Jess calls for Phyl and Barb and grabs a fireplace poker and goes upstairs. She discovers the corpses of her friends and then sees the eyes of the caller who reveals himself as Billy looking at her through the door crack, telling her not to "tell what we did, Agnes..." before she slams the door on him. He then chases her downstairs and grabs her hair as she tries to unlock the front door. Jess manages to escape, fleeing to the basement with a fire poker for protection.

She locks the door just as Billy starts to bang on the door in rage. As Jess wanders the basement, she sees Peter looking into the window, and Jess kills him, believing him to be the killer. The police then hear her screams. They sedate Jess and unknowingly leave her in the house with the real killer, Billy, who is in the attic. Her fate is left ambiguous.

However, Jess appears in the fan-made sequels, therefore revealing she survived.

===Literature===
The character returns in the 1976 Lee Hays novelization although she is known as Jessica Bradley in this adaptation. The story retains the same plot as the film. Jess later appears as the protagonist in the second novelization of the first film, written by Armando Muñoz. Muñoz expands Jess’ characterization, writing her as a young woman determined to pursue her aspirations and a vocal advocate for women’s reproductive rights, who participates in grassroots activism. Like the film, Muñoz leaves her fate ambiguous after she kills Peter, with Jess being sedated against her will by the police and left in the sorority with Billy still alive. Jess tells the police that Peter and Billy are two separate attackers, although they believe her to be hysterical. An injured Billy calls her one more time, determining her fate based on how she responds.

==Development==
===Casting===
Hussey, who had previously garnered international fame for her role as Juliet in Franco Zeffirelli's Romeo and Juliet (1968), signed on to appear in the film after being told by a psychic that she would "make a film in Canada that would earn a great deal of money". Approached by Clark to portray the lead role of Jess, Hussey agreed and left Los Angeles for eight weeks to film in Toronto, Canada in the winter of 1973. She described shooting the film as a positive experience despite the dark subject matter and stated that she worked well with Clark and two of the other leads, Keir Dullea and John Saxon. While admiring and respecting Margot Kidder as an actress, Hussey revealed she was intimidated by Kidder's straightforward and serious demeanor she had on set, causing Hussey to keep herself distant from Kidder due to their differing personalities and performing styles.

===Design===
As the Black Christmas films take place in a winter setting, the characters wear the apt attire. Jess begins the film in a black Christmas jumper that features two large, white hands stitched across the chest worn on top of a yellow collared undershirt and matching pants.

Later on in the film, she wears a black vest and black bell-bottom jeans over a mustard collared shirt; this outfit is the one most recognized by pop culture and horror fans.

== In popular culture ==
Jess returns in the fan film It's Me, Billy: Chapter 2 (2024), a sequel to the fan film It's Me, Billy (2021).
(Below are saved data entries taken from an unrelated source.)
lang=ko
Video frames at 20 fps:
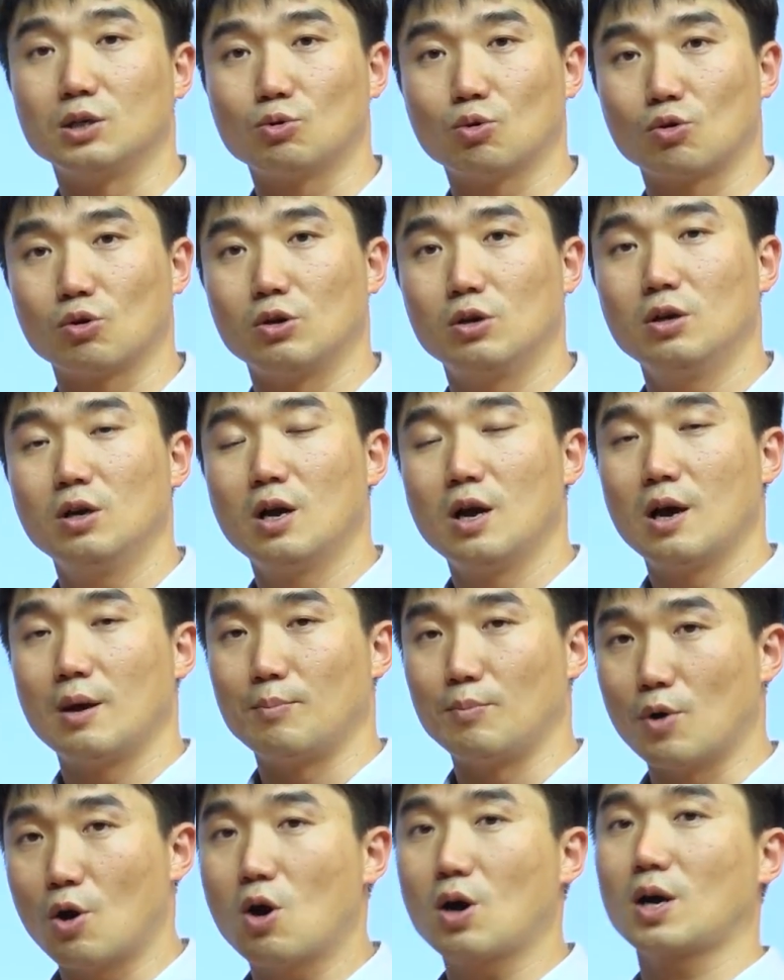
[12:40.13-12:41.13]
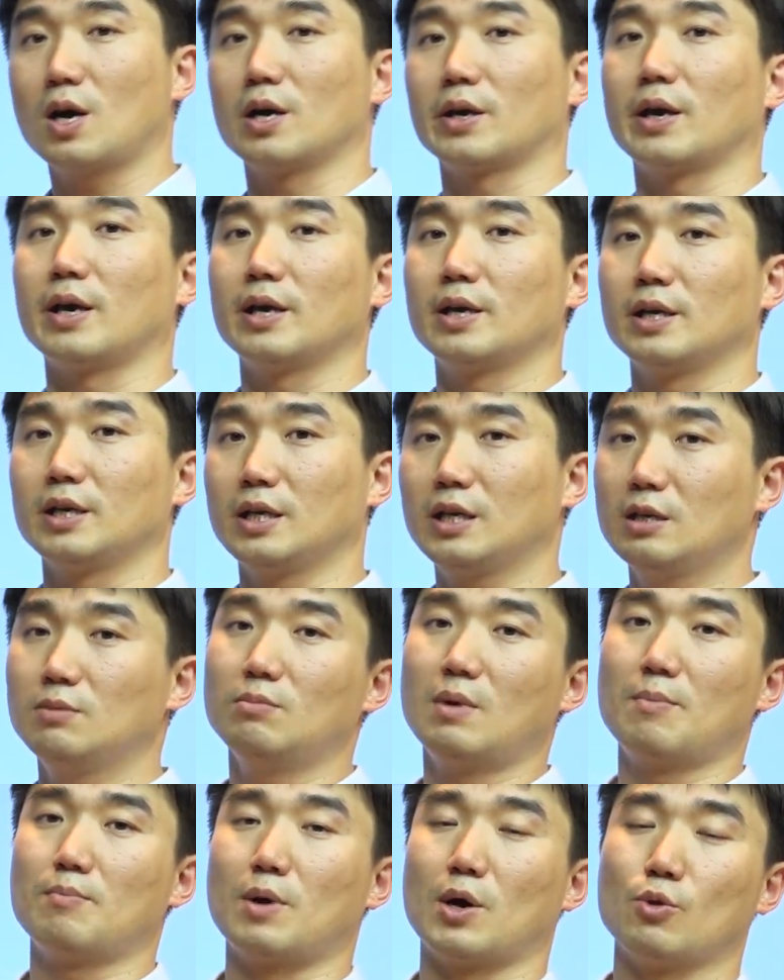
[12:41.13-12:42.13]
의도를 명확하게
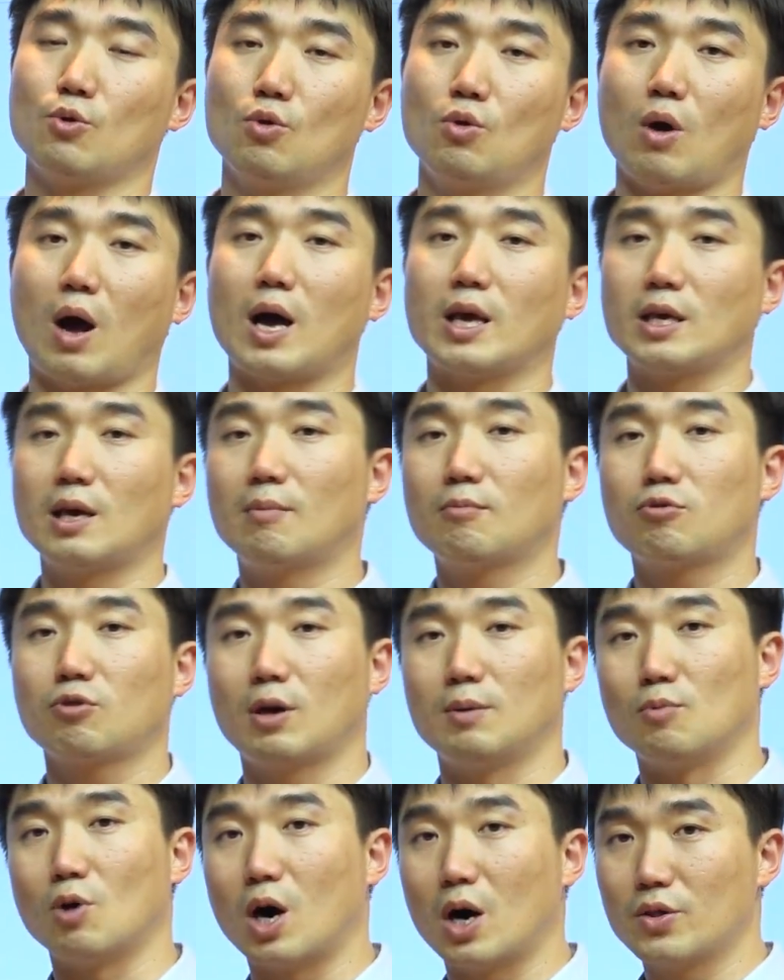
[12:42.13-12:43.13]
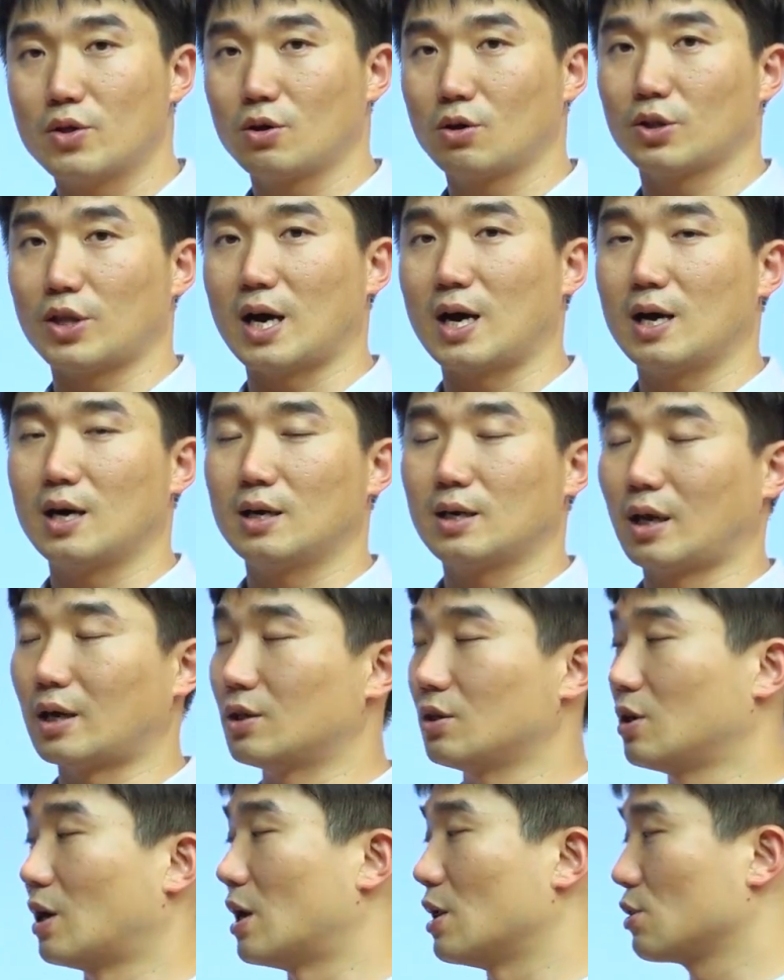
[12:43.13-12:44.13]
이름만 봐도 아, 이 함수가 뭐 하는
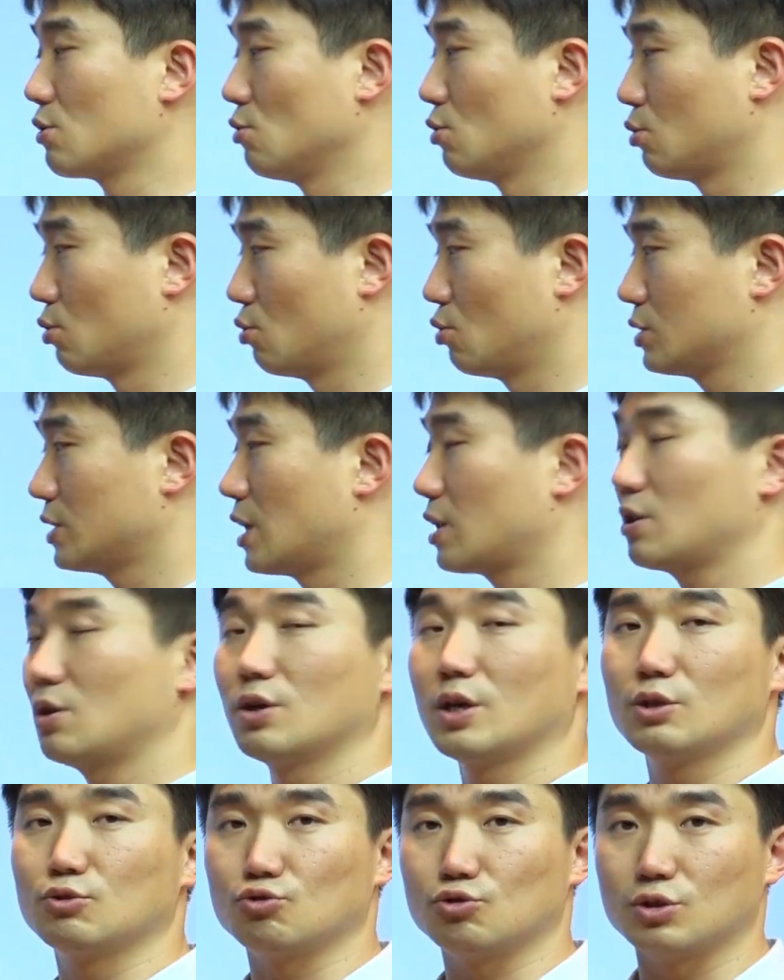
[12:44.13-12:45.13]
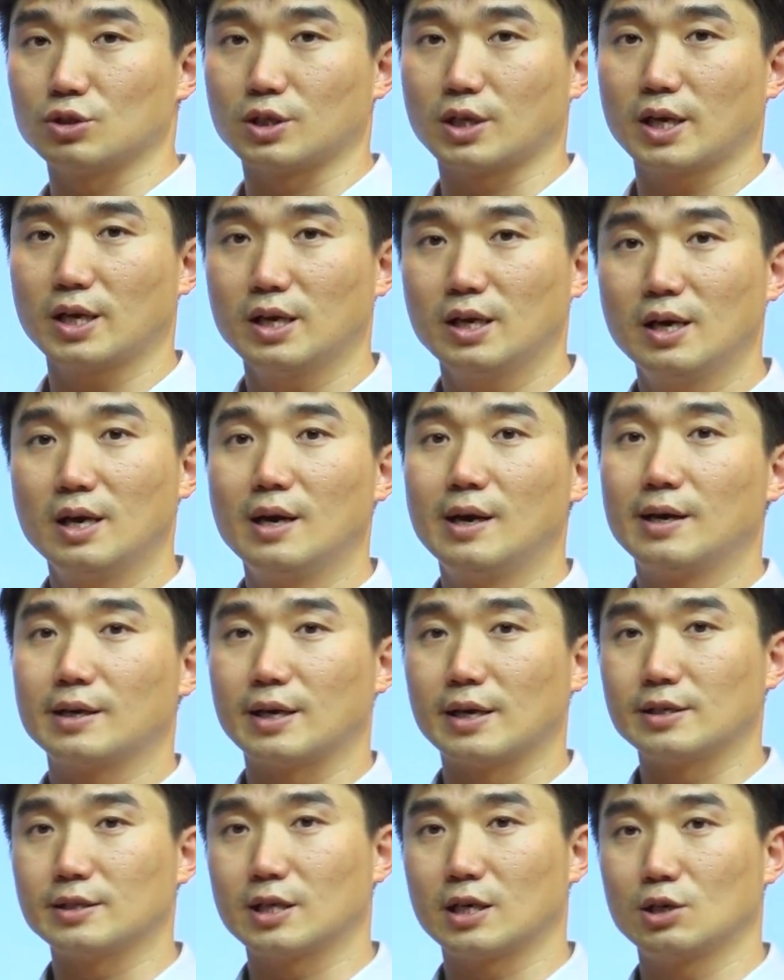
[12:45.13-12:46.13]
거다라는 걸 알 수 있도록 작성해 주는 게
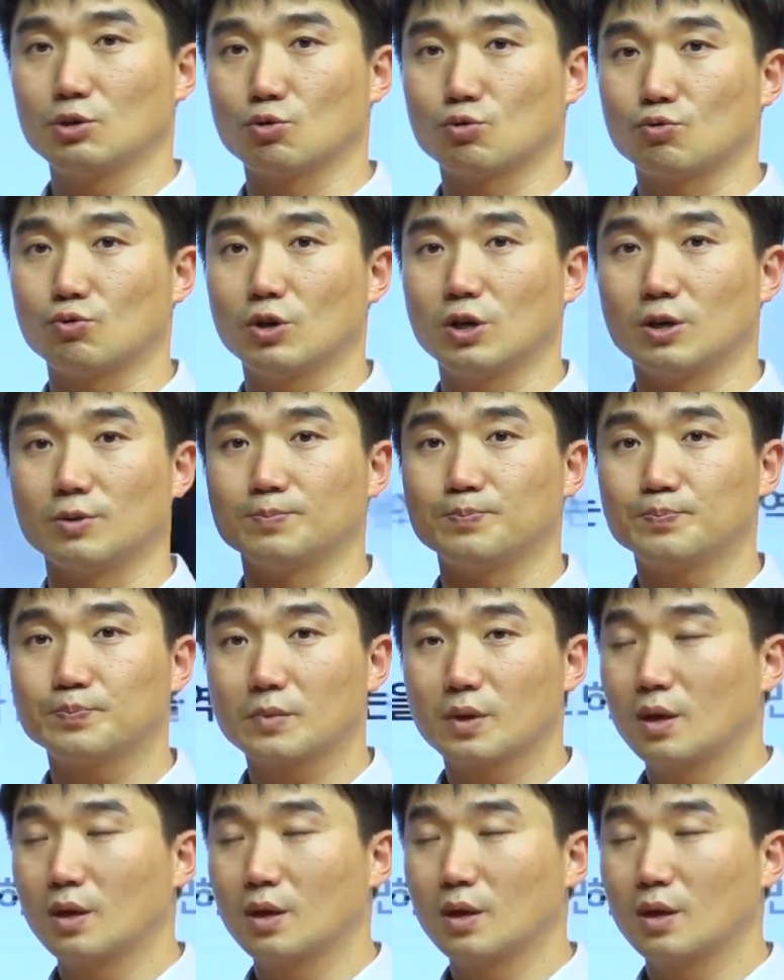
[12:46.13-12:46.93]
굉장히 좋고요.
Initially, Olivia Hussey was set to reprise her role; however, Hussey, who had a recurrence of breast cancer, was told by her doctor not to do the project. Canadian actress Lisa Kovack stepped in as her replacement.

== Reception ==
Shawn Van Horn (Collider) writes that while she is an example of the "final girl" trope, she avoids stereotypical traits due to her assertive characterization regarding her decision to get an abortion despite opposition from her boyfriend. Writer Judy Dodge Cummings attests that Jess is one of the first fully developed final girls, stating that she is "independent and determined than pure and passive like most female characters in horror movies." Meagan Navarro (Bloody Disgusting) describes Jess as being a "complicated heroine" in the same vein as Screams Sidney Prescott. David Grove (MovieWeb) states that Jess is a "feminist icon" and that her survival is from "self-reliance, not male intervention," a common occurrence in horror films of the era. Aimee Ferrier (Far Out) argues that while critics commonly consider her as a representation of the "final girl" trope due to her "headstrong" characterization, the ending of the film leaves her fate ambiguous.